_About this task_
Below, find the line containing "[00:00:00.90]"; from there to the final line, print every line exactly and skip the pictures.

### Exercise materials ###

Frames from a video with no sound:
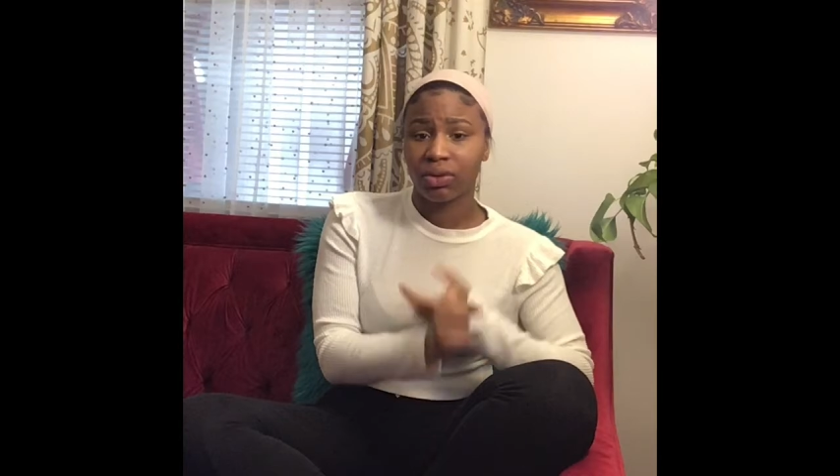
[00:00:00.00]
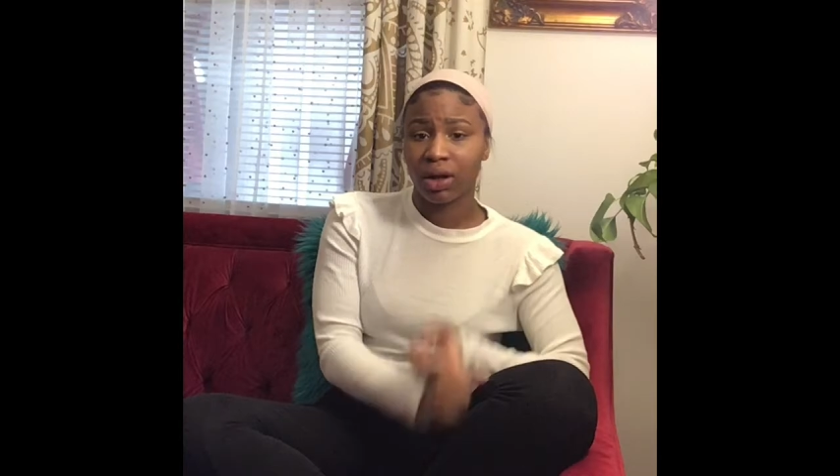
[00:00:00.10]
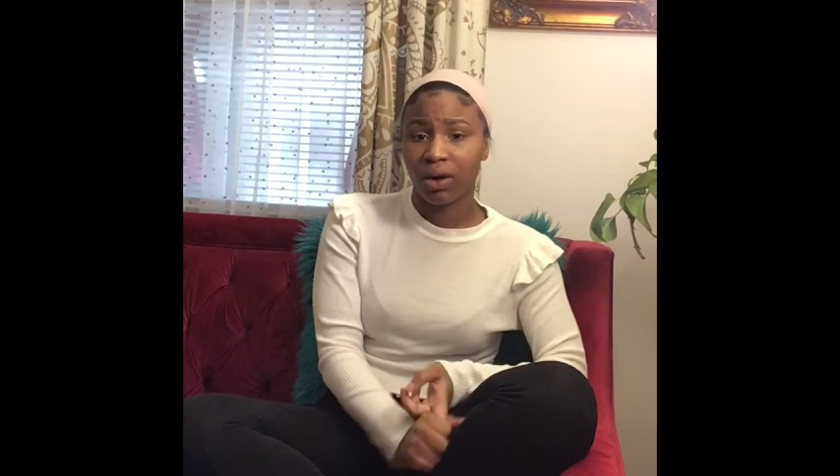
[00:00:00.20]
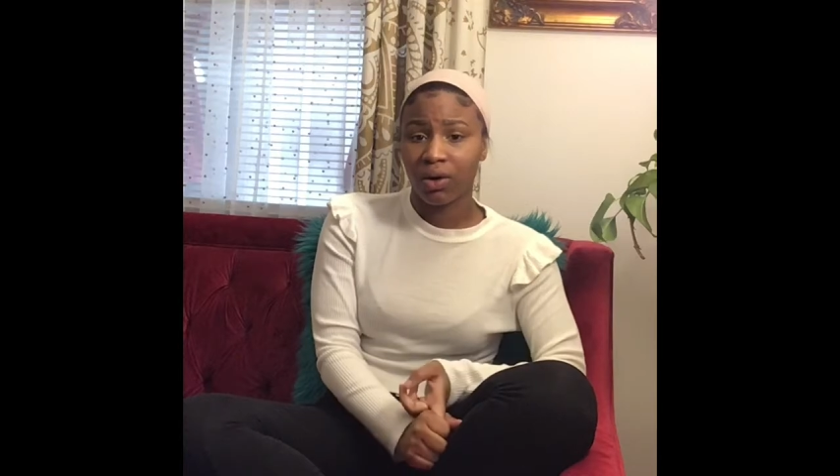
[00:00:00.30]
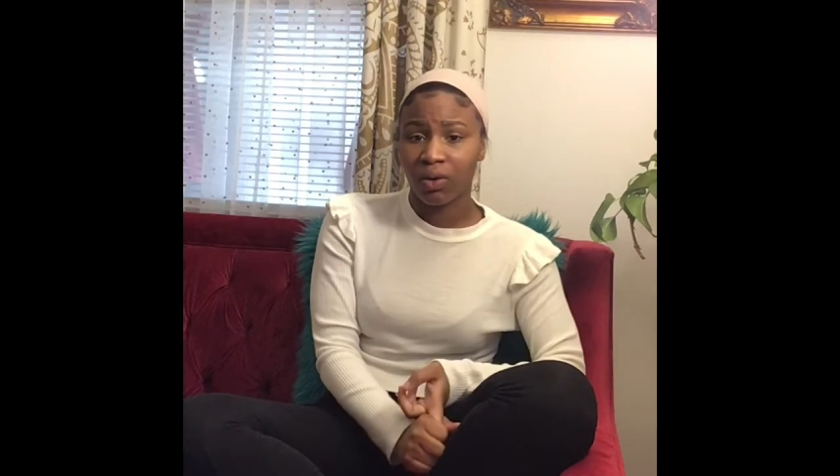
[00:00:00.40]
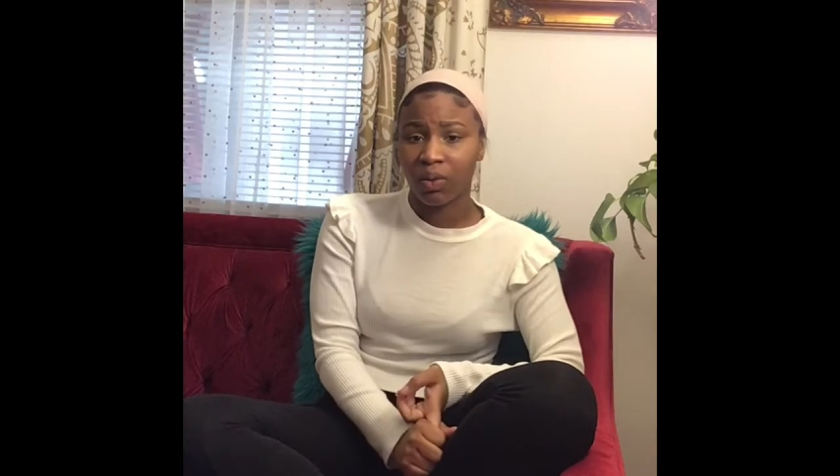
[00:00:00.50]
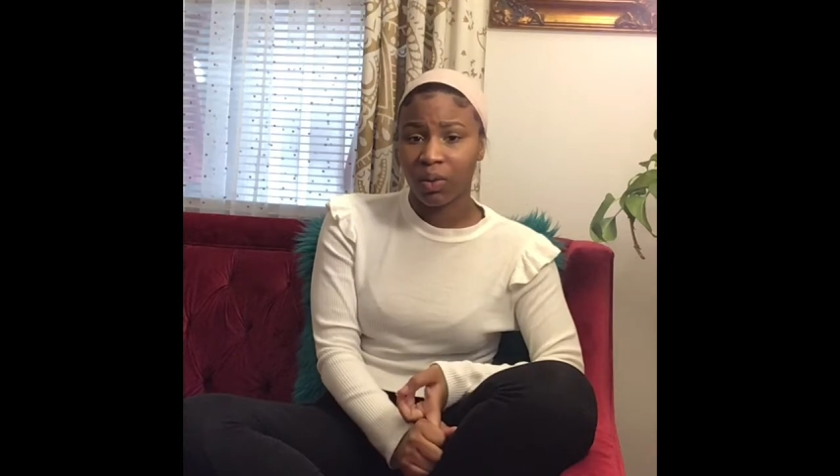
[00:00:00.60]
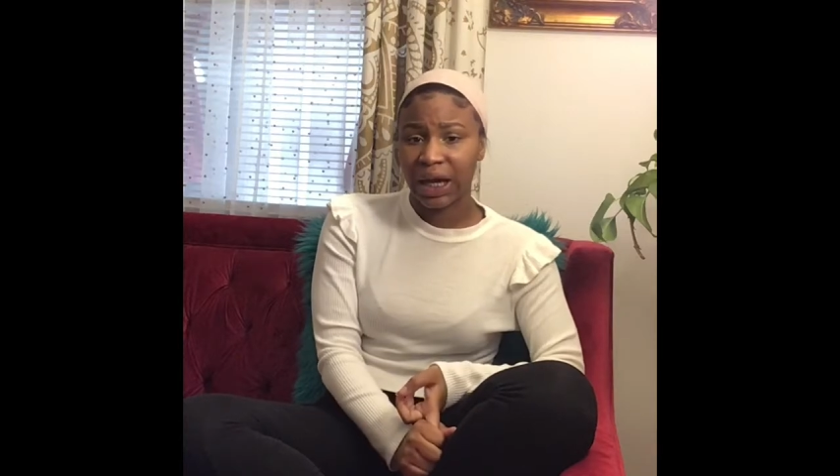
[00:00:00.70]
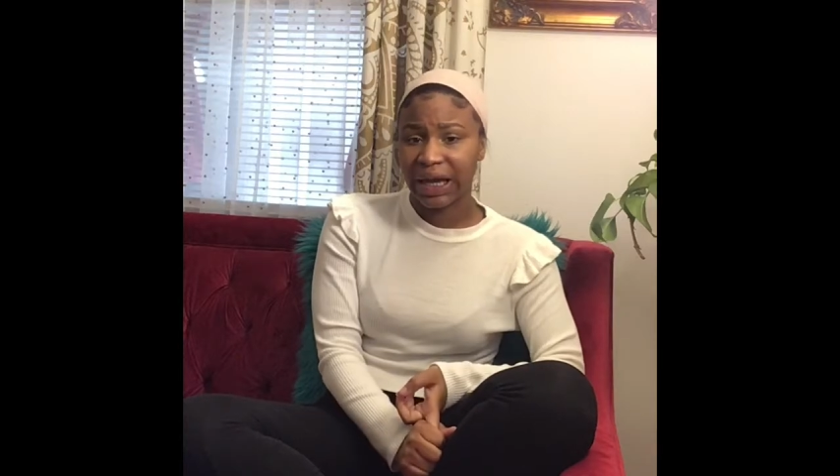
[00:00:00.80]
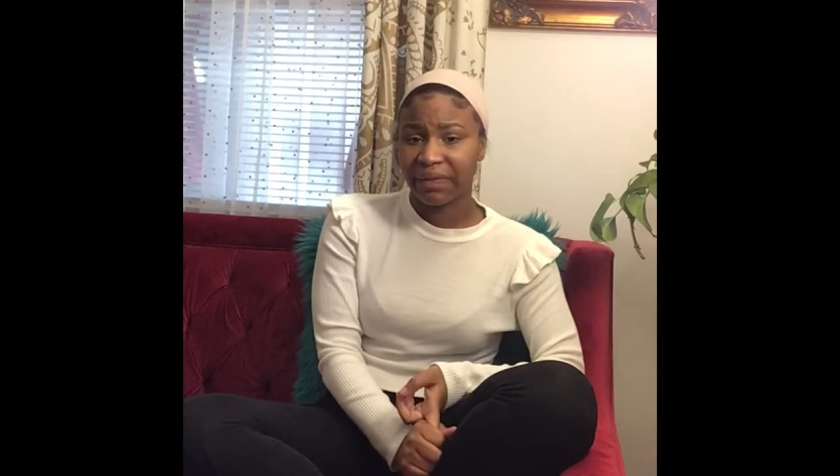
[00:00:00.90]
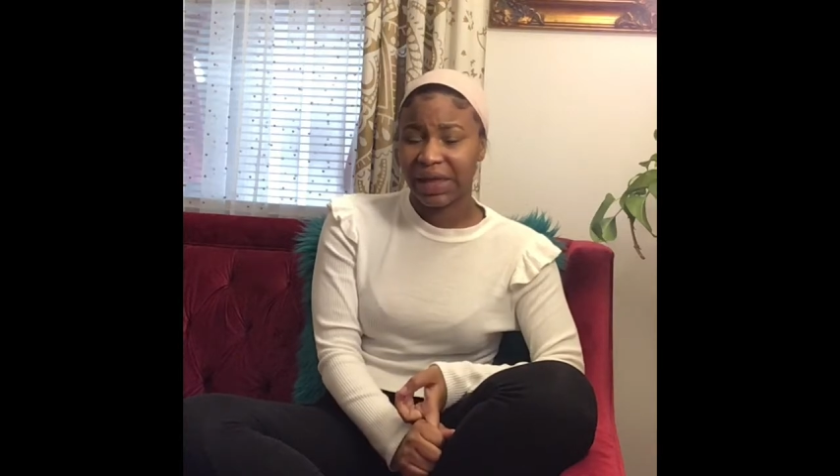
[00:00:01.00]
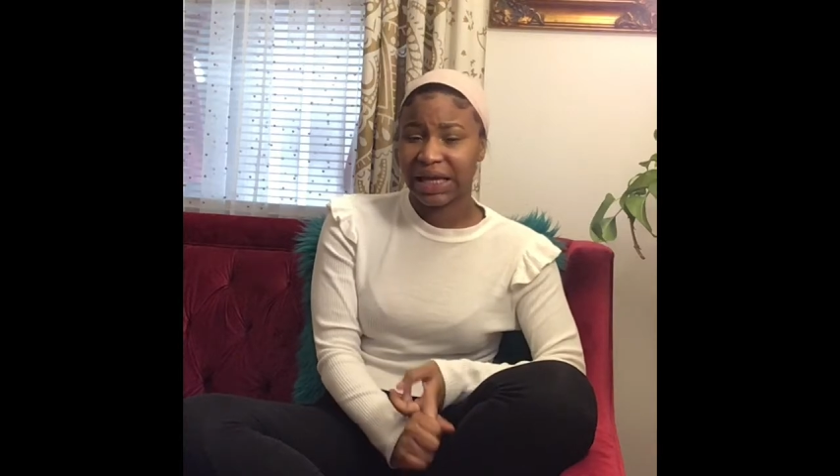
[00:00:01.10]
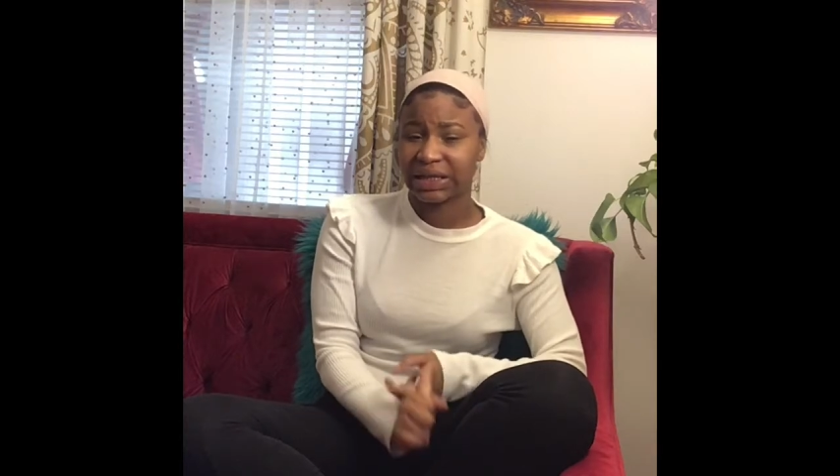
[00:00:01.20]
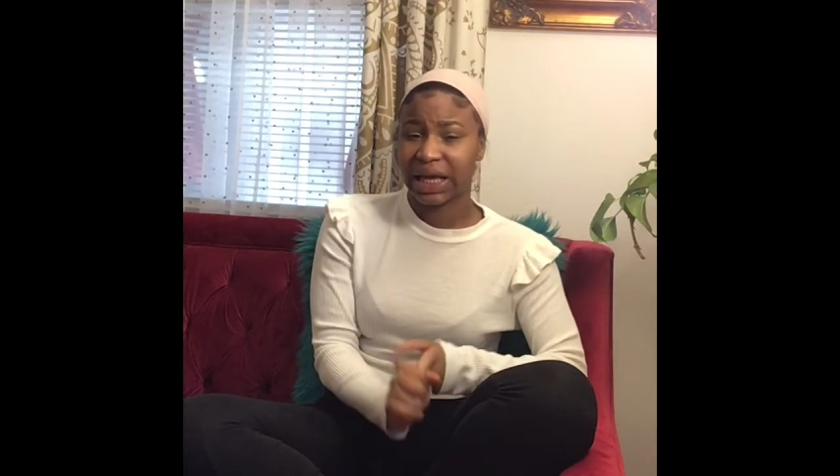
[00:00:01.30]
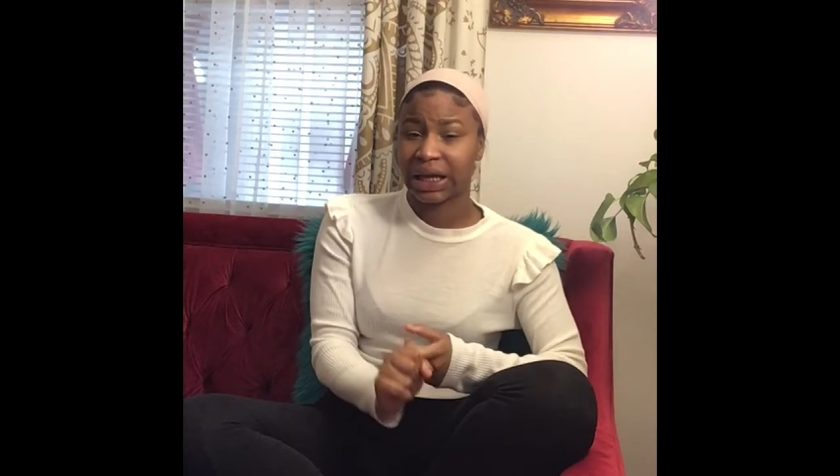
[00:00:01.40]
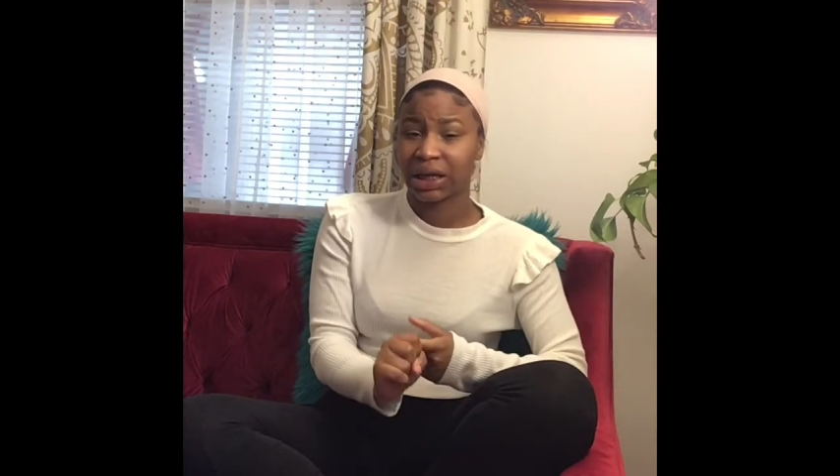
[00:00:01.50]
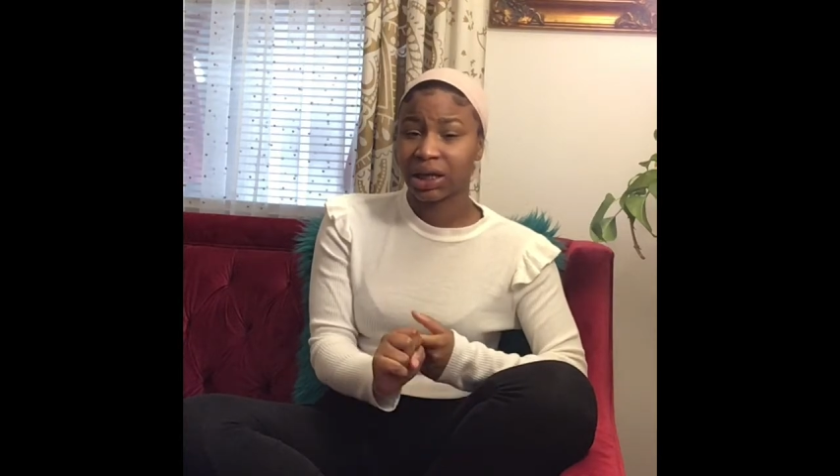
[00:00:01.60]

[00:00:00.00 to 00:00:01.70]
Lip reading: know if that's like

###

_Output for this task_
[00:00:00.90]
[00:00:01.00]
[00:00:01.10]
[00:00:01.20]
[00:00:01.30]
[00:00:01.40]
[00:00:01.50]
[00:00:01.60]

[00:00:00.00 to 00:00:01.70]
Lip reading: know if that's like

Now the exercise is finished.